Friday, October 24, 2008

A Tale of Two Deals

by: Michael Steffes

The Evil Dr. Gonzo posed an interesting question yesterday while I was enjoying a 36 hole (i.e. one box worth of lost balls) escapade at Pelican Hill. He asked, is it time to move on from Deion Branch? It is a valid question, and one that was answered by many with more emotion than fact.

True: Deion has been massively injury prone and is an overall disappointment since his arrival.

False: The team can just pick up and move on to their next attempt at finding a productive wideout.

As those of you who have been reading since the offseason know, I tend to follow the money when taking a look at these decisions. To date, that line of inquiry has led me to be accurate in most of my player/roster predictions. So, let's take a look at Branch, and then another big deal signed in 2006 and see if we can read the tea leaves. To continue . . .

Branch is under contract through 2011. He received a signing bonus of 7 million when he signed in '06, and another 6 million in '07. Both of these are pro-rated through the life of the deal. Essentially, it breaks down like this:

Deion Branch Contract #'s
YEAR Salary Cap Hit
2008 3.5 mil 6.76mil*
2009 4.94 Mil 7.54mil
2010 5.47mil 8.07mil
2011 5.95mil 7.15mil
* Includes 670K roster bonus

If we look at the data without allowing ourselves to get upset over the dollars being handed to a guy who hasn't lived up to his contract yet, we can see that there is still quite a bit of money that will affect any decision the Hawks make. If the Hawks were to move on from DB in the offseason, they would save themselves quite a bit in salary monies. Paul Allen would get to hand out less cash (16.36 mil to be exact), but does it really help the Hawks? No.

The Hawks would have to eat 6.4 million in cap space to make this move, essentially creating only a million dollars of space. Ask yourself this, is a million dollars in cap space enough to find yourself a WR that can replace a healthy Branch? That's very doubtful. Thus, the Hawks are likely to take their chances with Branch for at least one more year. This becomes especially true if they draft a WR high, and either fail or choose not to re-sign Bobby Engram. They will need time to develop the young guy and will hope Branch will be a threat on the opposite side of the field.

Now let's take a look at superstar linebacker Julian Peterson, who was also signed in 2006. Peterson hasn't missed a game with the Seahawks and has by all accounts lived up to the hype. He made it to the Pro Bowl while playing for the Hawks in both '06 and '07 and is widely recognized as a top linebacker.
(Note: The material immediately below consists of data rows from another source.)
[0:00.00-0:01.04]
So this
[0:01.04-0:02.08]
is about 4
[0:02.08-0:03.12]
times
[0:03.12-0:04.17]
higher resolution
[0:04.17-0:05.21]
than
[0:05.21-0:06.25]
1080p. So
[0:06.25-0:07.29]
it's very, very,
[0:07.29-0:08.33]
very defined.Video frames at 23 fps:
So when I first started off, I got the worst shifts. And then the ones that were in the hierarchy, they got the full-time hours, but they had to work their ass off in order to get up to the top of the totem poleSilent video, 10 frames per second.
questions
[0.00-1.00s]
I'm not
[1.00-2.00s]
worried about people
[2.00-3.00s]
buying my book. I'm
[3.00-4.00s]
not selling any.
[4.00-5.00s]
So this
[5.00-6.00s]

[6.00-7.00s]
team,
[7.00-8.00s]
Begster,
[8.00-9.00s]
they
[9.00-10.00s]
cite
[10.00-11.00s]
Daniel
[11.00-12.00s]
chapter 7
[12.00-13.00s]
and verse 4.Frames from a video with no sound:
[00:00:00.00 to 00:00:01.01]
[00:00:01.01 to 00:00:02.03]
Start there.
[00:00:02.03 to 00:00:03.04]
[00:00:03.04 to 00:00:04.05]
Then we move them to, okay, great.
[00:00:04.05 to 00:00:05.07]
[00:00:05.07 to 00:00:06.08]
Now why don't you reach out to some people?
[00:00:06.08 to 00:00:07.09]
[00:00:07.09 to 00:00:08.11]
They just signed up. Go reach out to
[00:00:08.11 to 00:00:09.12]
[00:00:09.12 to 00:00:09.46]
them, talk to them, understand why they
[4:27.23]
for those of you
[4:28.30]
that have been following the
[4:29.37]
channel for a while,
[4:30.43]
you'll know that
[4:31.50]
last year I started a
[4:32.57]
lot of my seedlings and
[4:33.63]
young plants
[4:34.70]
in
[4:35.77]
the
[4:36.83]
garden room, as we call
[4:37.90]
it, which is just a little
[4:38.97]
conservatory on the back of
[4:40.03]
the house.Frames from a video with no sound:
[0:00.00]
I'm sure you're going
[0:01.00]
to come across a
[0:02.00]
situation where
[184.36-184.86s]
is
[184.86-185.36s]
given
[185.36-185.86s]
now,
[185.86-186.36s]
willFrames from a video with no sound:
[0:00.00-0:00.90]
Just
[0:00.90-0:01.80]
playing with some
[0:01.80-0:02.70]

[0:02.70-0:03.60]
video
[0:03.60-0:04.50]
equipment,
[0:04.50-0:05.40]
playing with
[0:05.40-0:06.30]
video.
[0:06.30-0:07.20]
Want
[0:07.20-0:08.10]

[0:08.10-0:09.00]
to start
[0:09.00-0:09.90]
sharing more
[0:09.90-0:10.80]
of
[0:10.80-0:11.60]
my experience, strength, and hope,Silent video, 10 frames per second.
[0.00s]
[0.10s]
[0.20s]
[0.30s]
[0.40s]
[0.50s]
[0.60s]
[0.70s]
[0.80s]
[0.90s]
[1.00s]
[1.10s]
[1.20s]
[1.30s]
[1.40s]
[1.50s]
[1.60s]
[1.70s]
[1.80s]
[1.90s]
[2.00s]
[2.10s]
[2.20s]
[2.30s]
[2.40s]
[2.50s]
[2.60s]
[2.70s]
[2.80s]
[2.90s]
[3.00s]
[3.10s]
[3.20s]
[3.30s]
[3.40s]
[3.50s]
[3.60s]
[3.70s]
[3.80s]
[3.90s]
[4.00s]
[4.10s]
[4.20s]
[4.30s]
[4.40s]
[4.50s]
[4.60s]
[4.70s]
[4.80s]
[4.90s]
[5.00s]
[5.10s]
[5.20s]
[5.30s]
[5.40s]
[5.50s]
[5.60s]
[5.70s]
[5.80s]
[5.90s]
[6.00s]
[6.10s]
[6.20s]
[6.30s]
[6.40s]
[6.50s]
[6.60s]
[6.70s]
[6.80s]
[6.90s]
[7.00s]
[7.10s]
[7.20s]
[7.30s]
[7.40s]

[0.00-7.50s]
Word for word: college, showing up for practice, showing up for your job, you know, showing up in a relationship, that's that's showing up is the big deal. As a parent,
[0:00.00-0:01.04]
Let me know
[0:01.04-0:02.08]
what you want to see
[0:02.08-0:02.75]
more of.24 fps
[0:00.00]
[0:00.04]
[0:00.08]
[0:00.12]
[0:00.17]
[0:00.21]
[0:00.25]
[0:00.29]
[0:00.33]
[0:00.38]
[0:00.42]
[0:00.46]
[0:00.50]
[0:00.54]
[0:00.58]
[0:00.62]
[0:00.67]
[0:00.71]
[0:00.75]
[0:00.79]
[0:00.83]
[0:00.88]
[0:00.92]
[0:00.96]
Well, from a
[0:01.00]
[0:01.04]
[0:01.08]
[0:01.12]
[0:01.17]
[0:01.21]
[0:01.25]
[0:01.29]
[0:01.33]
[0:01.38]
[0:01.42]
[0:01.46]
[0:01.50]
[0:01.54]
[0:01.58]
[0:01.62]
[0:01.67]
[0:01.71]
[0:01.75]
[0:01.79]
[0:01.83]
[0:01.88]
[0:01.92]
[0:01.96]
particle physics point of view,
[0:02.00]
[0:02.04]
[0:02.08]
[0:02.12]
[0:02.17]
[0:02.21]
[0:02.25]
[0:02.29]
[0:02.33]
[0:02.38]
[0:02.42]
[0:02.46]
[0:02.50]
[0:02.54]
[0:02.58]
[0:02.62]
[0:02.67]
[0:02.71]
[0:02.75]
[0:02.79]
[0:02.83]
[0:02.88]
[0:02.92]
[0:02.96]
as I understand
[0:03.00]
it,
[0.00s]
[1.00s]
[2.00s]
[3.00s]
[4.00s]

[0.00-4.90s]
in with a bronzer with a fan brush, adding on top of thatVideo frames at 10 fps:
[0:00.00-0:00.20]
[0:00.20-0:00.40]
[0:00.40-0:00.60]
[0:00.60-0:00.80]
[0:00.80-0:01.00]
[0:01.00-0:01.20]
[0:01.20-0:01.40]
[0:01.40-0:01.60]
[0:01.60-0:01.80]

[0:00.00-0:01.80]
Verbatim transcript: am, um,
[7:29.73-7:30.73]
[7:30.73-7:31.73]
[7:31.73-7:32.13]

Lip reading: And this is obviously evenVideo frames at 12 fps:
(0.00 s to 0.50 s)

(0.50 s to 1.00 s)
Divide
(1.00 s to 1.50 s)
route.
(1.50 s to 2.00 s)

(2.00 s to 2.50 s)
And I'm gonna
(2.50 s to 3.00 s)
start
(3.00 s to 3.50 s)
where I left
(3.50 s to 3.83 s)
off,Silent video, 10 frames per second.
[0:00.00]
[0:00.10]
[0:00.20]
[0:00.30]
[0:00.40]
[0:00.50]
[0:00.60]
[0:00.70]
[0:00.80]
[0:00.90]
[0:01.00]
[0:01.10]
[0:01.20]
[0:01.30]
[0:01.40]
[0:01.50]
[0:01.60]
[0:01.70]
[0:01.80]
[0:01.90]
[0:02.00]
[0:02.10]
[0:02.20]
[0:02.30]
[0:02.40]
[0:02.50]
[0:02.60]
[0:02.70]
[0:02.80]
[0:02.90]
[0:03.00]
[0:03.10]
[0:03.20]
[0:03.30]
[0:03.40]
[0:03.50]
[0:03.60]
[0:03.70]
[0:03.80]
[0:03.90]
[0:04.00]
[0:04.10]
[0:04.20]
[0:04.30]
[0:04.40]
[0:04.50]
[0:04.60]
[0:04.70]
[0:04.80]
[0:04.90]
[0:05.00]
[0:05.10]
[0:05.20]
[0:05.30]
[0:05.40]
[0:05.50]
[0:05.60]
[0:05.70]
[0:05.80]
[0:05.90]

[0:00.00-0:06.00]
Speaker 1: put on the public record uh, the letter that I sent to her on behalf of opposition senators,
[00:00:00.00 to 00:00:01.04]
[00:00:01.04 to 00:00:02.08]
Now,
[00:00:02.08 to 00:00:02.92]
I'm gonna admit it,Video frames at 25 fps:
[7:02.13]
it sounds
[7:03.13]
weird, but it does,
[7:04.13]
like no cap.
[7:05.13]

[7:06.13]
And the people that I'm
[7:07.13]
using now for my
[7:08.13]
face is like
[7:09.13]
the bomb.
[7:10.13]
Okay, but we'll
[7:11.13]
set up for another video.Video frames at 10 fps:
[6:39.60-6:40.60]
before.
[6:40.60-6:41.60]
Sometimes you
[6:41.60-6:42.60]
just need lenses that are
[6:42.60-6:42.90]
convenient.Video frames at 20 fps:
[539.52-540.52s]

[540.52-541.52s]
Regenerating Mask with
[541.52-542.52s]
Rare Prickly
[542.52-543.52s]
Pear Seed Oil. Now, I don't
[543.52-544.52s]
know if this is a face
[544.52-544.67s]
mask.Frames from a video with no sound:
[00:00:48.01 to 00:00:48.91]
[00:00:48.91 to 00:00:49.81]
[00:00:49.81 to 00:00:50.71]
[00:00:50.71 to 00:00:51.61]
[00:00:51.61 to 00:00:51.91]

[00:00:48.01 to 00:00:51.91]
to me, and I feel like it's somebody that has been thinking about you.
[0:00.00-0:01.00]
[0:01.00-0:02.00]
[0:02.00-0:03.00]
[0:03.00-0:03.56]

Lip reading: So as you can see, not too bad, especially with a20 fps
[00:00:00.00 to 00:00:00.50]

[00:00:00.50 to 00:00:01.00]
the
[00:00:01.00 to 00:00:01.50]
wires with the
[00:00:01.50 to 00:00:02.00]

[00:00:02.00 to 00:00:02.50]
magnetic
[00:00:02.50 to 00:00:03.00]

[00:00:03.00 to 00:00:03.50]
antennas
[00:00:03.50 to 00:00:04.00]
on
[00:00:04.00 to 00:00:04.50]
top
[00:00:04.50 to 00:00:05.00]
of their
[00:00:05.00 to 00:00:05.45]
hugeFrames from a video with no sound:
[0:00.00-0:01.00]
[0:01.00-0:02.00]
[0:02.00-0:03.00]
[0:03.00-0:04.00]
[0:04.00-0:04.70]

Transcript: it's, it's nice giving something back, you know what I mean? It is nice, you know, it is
However, Peterson and Leroy Hill offer comparable talents. Unfortunately, Hill's skills seem to almost go unused (0 sacks this year). So, the team may decided to part ways with one of these two in an attempt to find more of a typical Tampa Two weakside linebacker who is stronger in coverage. Would it be possible for the Hawks to choose Hill over Peterson? Take a look:

Julian Peterson's Contract #'s
YEAR Salary Cap Hit
2008 3.5 mil 7.3mil*
2009 6.5mil 8.8 mil
2010 7.5mil 9.8mil
2011 8.0mil 8.0mil
2012 8.5mil 8.5mil
* Includes 1.5 mil roster bonus

Peterson has much less prorated money on his deal. He also has even higher base salaries. In other words, if the team chooses to move away from Peterson, Allen would save almost twice as much in actual cash to be paid over the next few years, plus the team would also create more cap space (1.9 million, to be exact).

Neither 1 million or 1.9 million is a ton of cap space, but if the team chose to make those cuts after June 1st, they could create quite a bit of room. If they did this with Branch, the cap space would be 4.9 million, and with Peterson 6.5 million. However, with Peterson the dead money the following year would only be 2.3, whereas with Branch it would be 3.8 million. And either way, using the June 1st cuts would not free up that space until June, which isn't much help if Hill is to be resigned or the team is looking to make a splash in FA.

Overall, it is harder to predict what the team will do at the linebacker position, but Peterson certainly has a contract that could allow the team to make a decision on him next year. Maybe they will simply restructure it, as linebackers tend to age well. But as for Branch, whether picking him up is a colossal mistake or not, his contract seems to give him one more year to show he was worth the Seahawks' investment.